Robert’s mother had not only set her son up by telling him which lawyer to see if he had a problem.  He was also a member of the Knights of Columbus, the American Legion, the Moose Lodge, the Elks and a catholic church.  Robert had a social circle that rivals any I have ever seen.  The funeral was elaborate with the ceremonies performed by each organization.  Myriad people spoke of their relationship with Robert.  The strange thing was my designation as chief mourner, which I tried hard to pass to Lou.

Robert’s personal possessions included the last pad he wrote on to communicate.  After I visited him that last night, Lou came to see him.  Robert wrote that he had been feeling scared in the hospital, but then Marian came and he knew everything was going to be all right.  I was awestruck by the power he placed in me.  I was glad I was able to provide comfort.  While I know Robert died that night, I trust everything was all right, but not because of me.

I probated Robert’s estate.  He had a paid for home and money in the bank which went to his family.

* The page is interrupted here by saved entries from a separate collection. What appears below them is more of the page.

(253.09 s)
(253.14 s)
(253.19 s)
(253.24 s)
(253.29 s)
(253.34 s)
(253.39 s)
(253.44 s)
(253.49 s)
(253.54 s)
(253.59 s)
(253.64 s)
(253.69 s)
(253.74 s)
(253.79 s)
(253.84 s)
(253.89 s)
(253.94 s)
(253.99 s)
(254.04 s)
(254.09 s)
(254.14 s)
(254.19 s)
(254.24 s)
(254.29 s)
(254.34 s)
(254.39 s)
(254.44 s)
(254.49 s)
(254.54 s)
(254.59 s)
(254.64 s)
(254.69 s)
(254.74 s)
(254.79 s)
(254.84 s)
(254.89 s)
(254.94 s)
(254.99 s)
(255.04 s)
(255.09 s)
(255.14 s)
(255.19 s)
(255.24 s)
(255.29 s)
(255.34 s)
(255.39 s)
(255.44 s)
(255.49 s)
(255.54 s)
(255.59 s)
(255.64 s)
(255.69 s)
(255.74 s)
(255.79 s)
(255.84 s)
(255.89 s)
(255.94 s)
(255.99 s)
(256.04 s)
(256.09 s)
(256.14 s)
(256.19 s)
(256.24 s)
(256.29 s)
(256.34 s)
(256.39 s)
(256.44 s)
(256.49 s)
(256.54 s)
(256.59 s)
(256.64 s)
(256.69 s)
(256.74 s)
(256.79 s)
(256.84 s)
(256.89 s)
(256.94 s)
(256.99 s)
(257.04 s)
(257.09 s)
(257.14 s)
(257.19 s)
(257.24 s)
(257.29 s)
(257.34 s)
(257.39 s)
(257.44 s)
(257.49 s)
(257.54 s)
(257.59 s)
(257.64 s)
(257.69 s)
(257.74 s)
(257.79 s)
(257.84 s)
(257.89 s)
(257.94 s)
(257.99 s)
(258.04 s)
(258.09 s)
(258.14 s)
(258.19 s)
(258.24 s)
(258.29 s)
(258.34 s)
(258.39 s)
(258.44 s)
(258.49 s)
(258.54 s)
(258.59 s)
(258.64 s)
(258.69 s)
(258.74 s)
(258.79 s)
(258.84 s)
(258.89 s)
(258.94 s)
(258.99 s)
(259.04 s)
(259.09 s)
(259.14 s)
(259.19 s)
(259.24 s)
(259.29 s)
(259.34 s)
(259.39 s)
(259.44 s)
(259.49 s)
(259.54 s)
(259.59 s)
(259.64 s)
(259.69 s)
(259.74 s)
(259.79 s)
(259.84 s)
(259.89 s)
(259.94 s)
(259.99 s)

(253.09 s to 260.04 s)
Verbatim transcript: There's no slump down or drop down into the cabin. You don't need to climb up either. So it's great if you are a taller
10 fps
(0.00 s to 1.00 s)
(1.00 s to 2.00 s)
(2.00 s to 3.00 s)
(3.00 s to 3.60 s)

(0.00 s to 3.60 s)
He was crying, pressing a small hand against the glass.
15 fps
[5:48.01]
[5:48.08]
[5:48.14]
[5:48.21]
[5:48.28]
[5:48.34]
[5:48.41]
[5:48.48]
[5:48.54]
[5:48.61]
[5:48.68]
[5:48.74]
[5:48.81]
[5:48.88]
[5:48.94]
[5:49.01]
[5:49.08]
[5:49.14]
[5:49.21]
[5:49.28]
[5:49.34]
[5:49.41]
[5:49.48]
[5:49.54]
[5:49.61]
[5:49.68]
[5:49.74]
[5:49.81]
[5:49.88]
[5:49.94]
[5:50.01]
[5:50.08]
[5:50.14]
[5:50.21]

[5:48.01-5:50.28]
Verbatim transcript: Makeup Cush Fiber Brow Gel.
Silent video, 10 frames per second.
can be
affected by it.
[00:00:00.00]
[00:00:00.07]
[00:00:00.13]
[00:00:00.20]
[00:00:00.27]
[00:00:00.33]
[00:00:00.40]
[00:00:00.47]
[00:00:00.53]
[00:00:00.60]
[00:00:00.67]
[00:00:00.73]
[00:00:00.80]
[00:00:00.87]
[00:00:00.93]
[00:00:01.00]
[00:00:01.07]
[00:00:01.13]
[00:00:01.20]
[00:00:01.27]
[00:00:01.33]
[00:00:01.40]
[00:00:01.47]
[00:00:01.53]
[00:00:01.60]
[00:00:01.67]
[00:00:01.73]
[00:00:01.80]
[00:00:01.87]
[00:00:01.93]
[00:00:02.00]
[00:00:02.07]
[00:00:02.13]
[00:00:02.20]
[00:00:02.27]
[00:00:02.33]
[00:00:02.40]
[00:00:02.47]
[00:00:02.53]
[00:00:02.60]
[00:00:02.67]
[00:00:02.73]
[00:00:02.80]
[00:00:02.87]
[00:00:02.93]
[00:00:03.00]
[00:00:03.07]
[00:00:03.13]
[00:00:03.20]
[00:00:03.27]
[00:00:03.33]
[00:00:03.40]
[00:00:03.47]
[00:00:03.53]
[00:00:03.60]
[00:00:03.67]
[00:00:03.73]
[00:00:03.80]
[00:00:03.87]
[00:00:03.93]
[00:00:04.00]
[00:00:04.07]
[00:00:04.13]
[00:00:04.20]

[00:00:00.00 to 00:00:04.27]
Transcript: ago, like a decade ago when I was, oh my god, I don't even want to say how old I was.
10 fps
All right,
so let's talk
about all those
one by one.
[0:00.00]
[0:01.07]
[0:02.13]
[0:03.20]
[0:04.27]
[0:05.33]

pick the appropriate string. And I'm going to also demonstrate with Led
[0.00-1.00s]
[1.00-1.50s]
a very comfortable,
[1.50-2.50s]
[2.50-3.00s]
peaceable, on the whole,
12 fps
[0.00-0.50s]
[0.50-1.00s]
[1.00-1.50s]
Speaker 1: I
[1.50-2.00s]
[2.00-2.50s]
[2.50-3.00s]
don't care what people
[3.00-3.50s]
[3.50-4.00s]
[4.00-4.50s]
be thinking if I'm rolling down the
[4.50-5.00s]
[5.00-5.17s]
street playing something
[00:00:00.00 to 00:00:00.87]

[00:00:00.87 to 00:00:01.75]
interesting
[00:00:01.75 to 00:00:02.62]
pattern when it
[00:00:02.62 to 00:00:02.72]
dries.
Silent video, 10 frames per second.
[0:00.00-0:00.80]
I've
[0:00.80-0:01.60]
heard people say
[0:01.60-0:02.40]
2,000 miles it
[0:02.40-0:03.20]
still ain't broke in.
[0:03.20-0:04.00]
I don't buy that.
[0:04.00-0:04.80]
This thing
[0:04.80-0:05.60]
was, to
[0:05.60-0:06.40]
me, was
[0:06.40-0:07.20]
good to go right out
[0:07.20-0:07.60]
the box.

I often think about Robert, in particular, when I hear people in my office speak of their family problems, problems with their children, disabled children.  I can’t think of Robert without thinking of Margaret.  She was a truly amazing woman, and I had not realized it during her lifetime.  She had a son with a low IQ, but through living with him for 70 years, she instilled in him a work ethic, the ability to get along with people and stewardship over possessions and money, such that he was able to live without her.  She taught him exactly with whom he was to associate, the various social organizations.  She even told him if he had a problem which lawyer to trust.  In a world where people with normal or high IQs have problems with these concepts, Margaret and Robert were remarkable.